> About this task
Which lines run from the one containing "[00:17:42.93 to 00:17:43.53]" through the last line of the records? Copy them exactly, leaving pictures out.

Material for the task START

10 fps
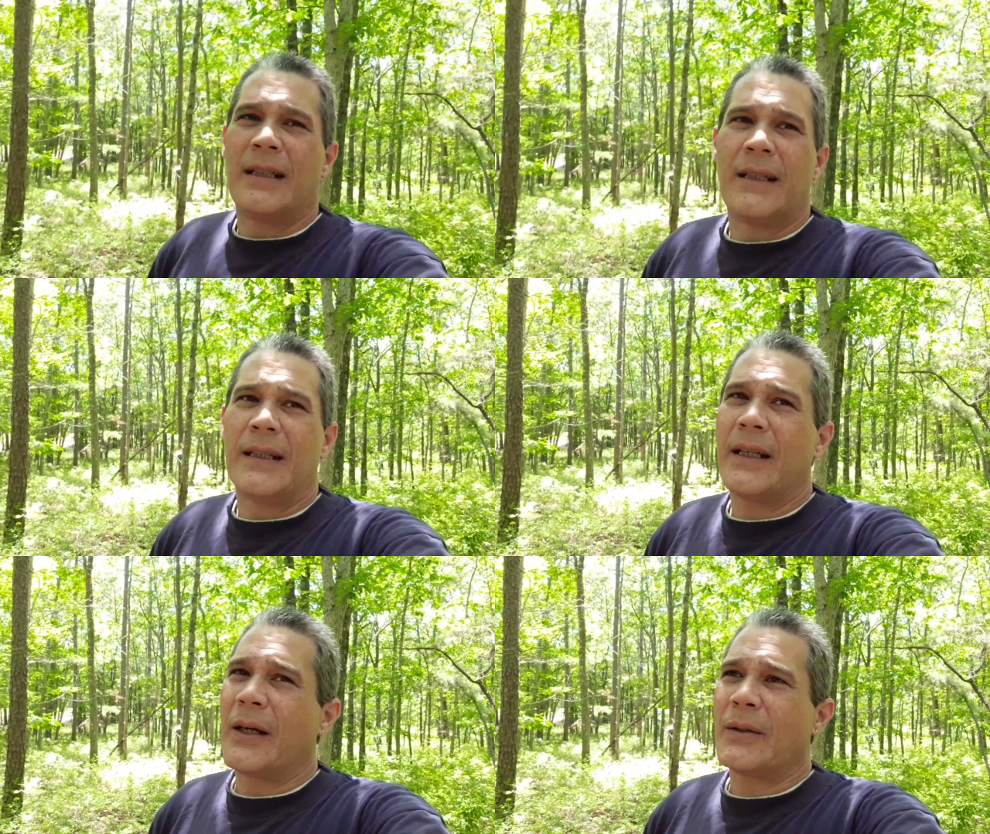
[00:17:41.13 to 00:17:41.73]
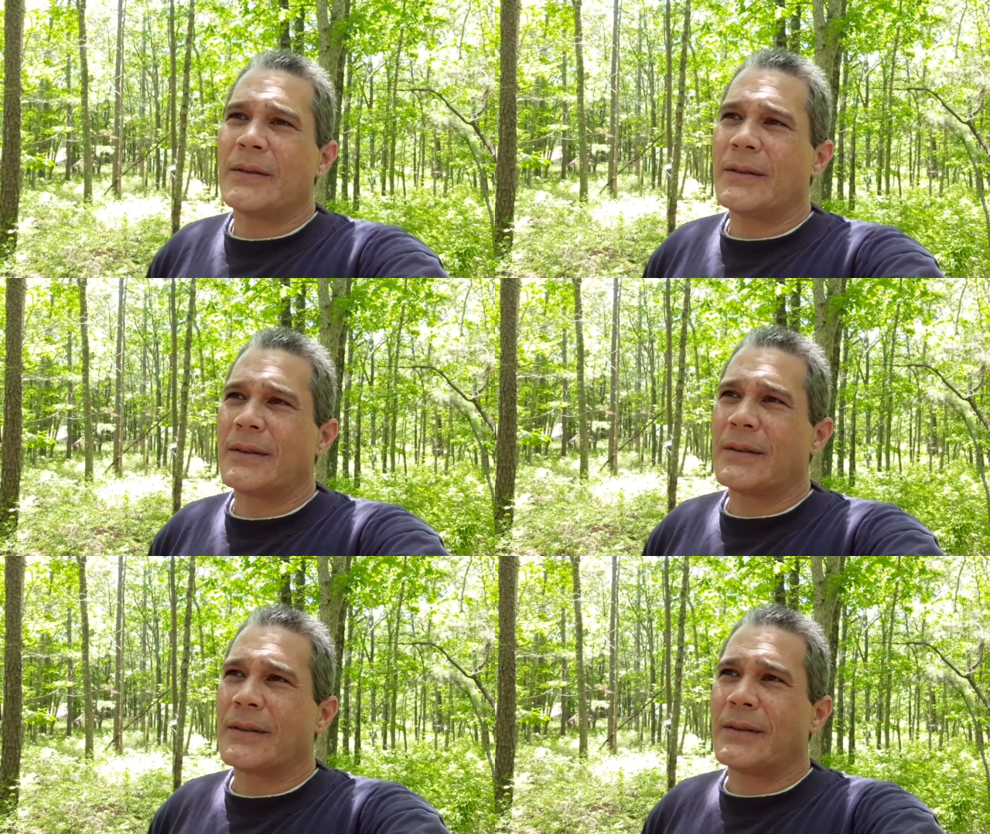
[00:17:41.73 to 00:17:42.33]
you know,
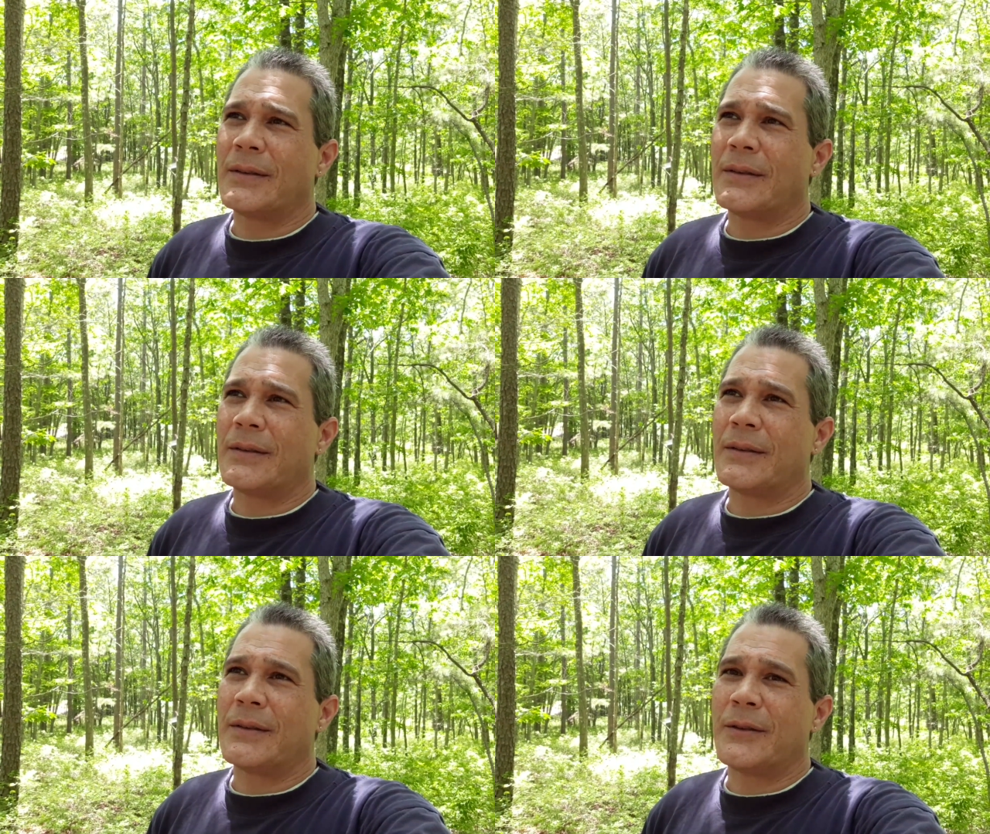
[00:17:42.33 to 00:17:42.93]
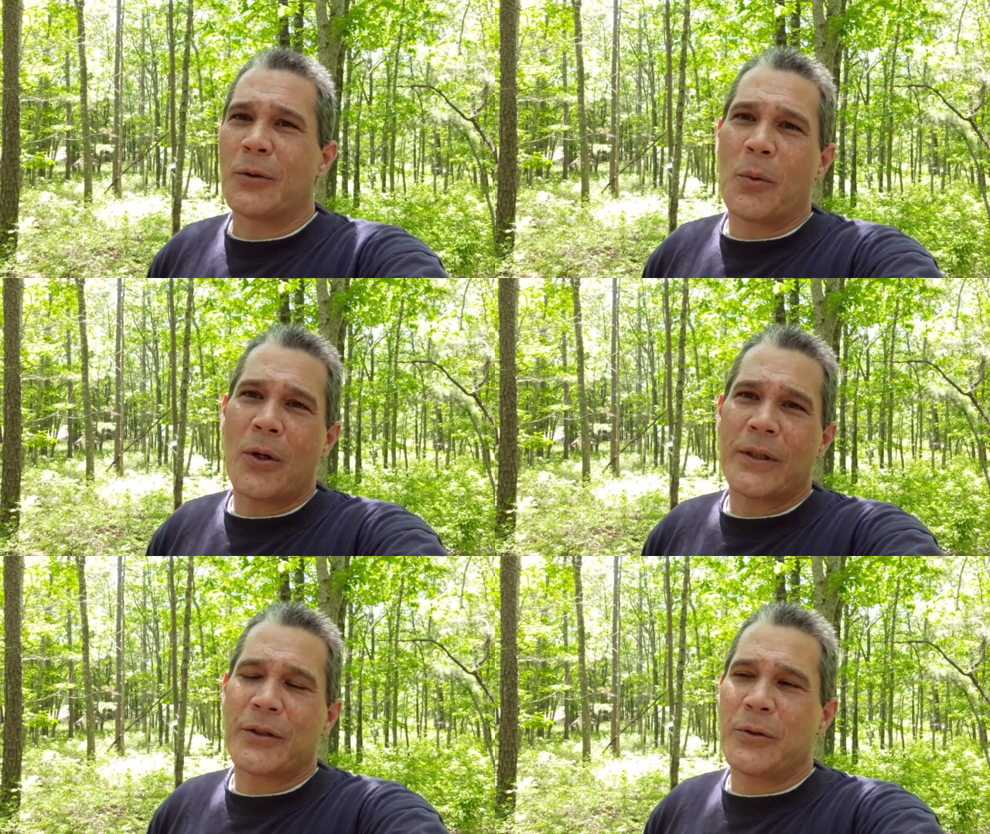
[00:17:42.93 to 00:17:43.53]
your
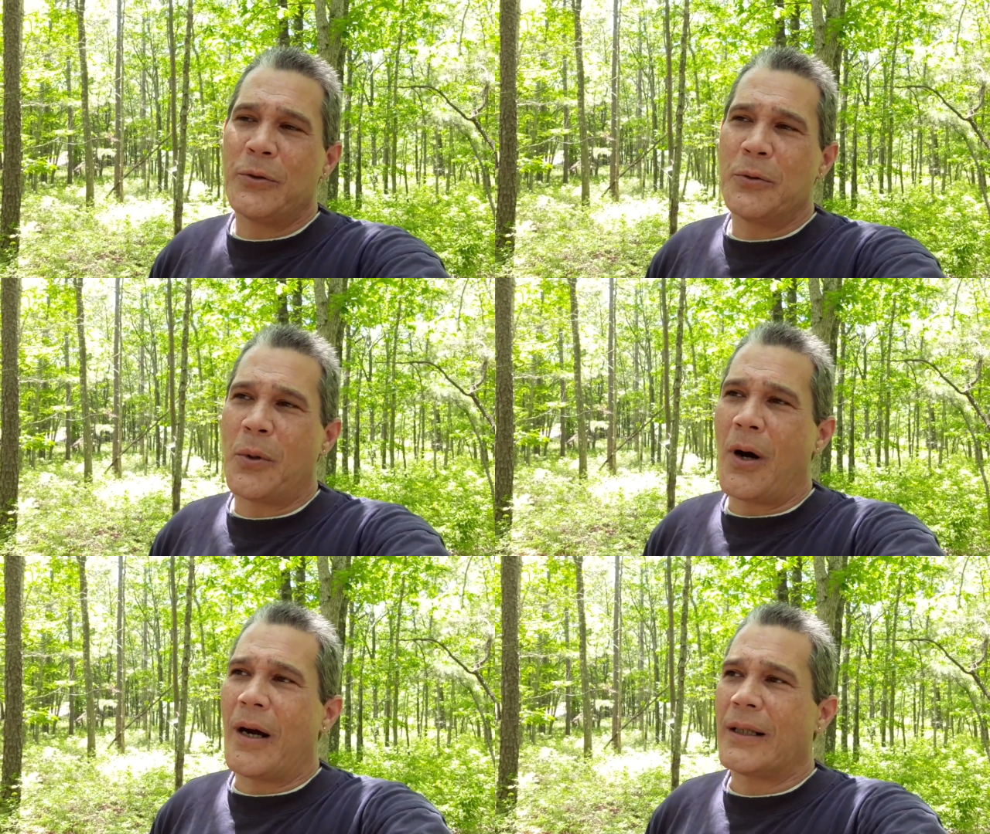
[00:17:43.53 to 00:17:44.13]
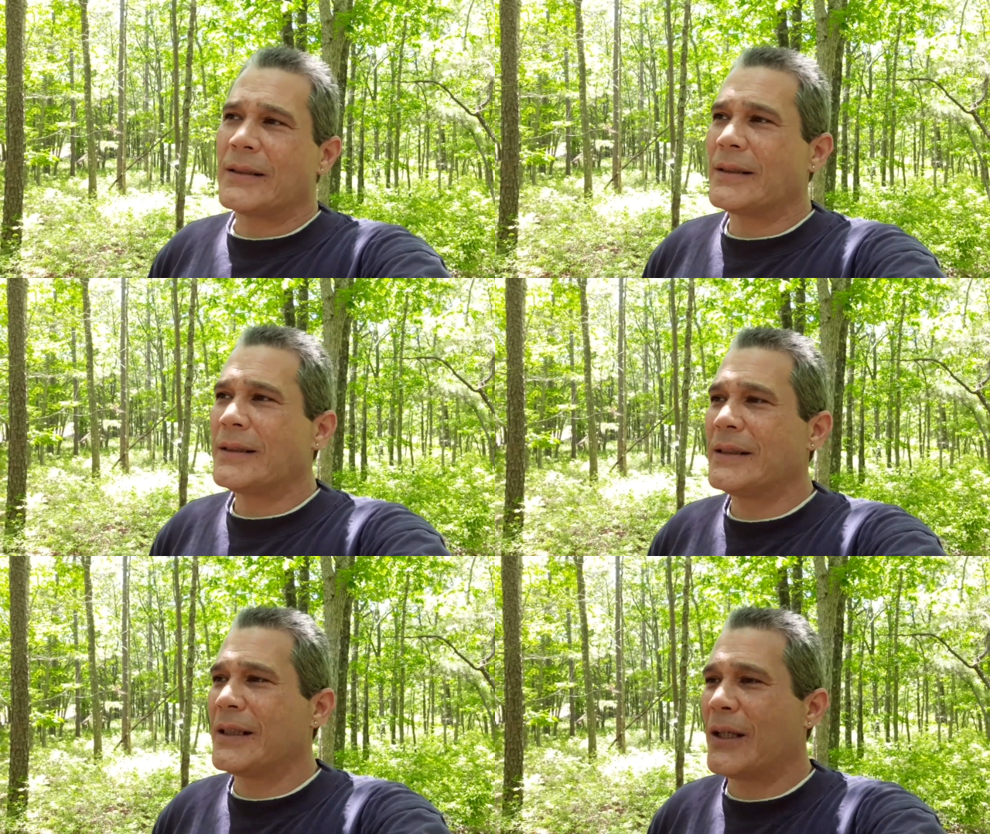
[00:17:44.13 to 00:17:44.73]
word is who you are,
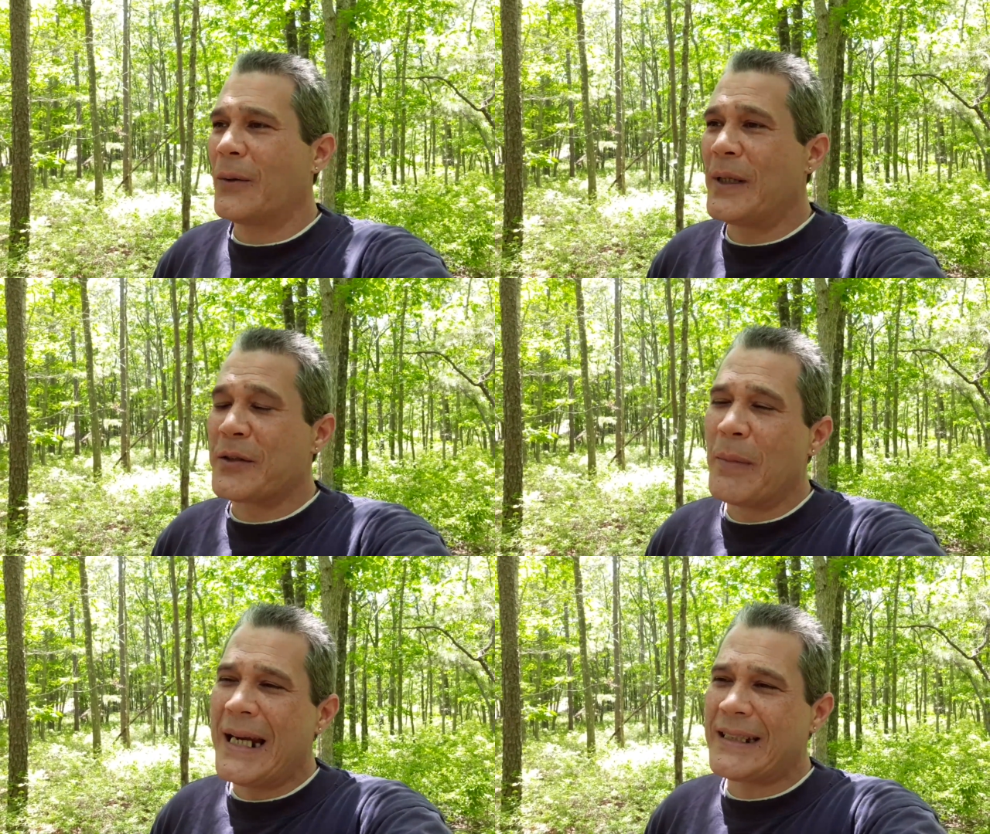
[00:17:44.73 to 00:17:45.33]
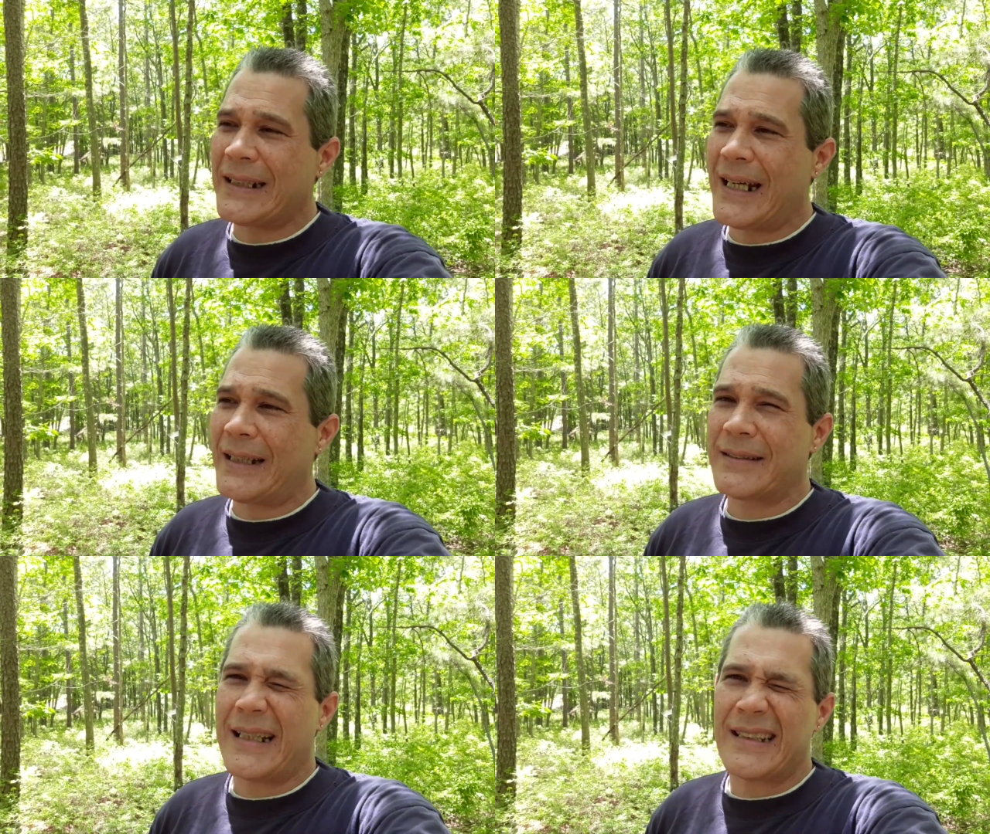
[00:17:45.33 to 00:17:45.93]
you know, and it's amazing that
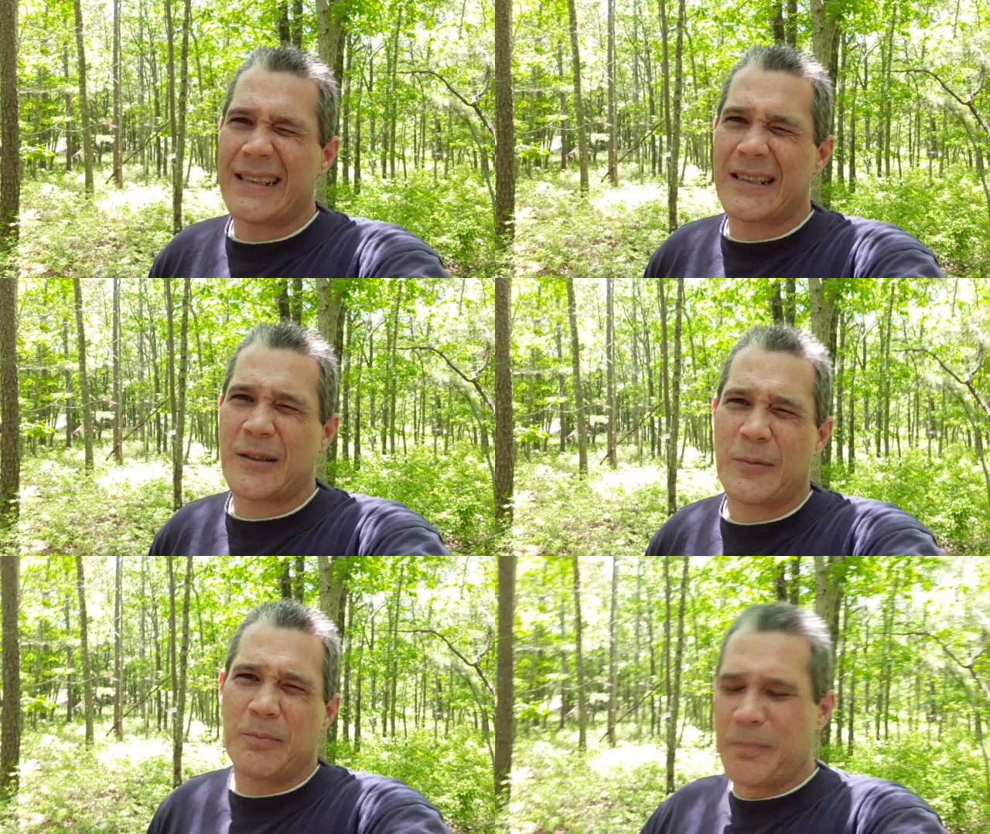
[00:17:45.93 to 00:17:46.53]
that's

Material for the task END

> Exercise response
[00:17:42.93 to 00:17:43.53]
your
[00:17:43.53 to 00:17:44.13]
[00:17:44.13 to 00:17:44.73]
word is who you are,
[00:17:44.73 to 00:17:45.33]
[00:17:45.33 to 00:17:45.93]
you know, and it's amazing that
[00:17:45.93 to 00:17:46.53]
that's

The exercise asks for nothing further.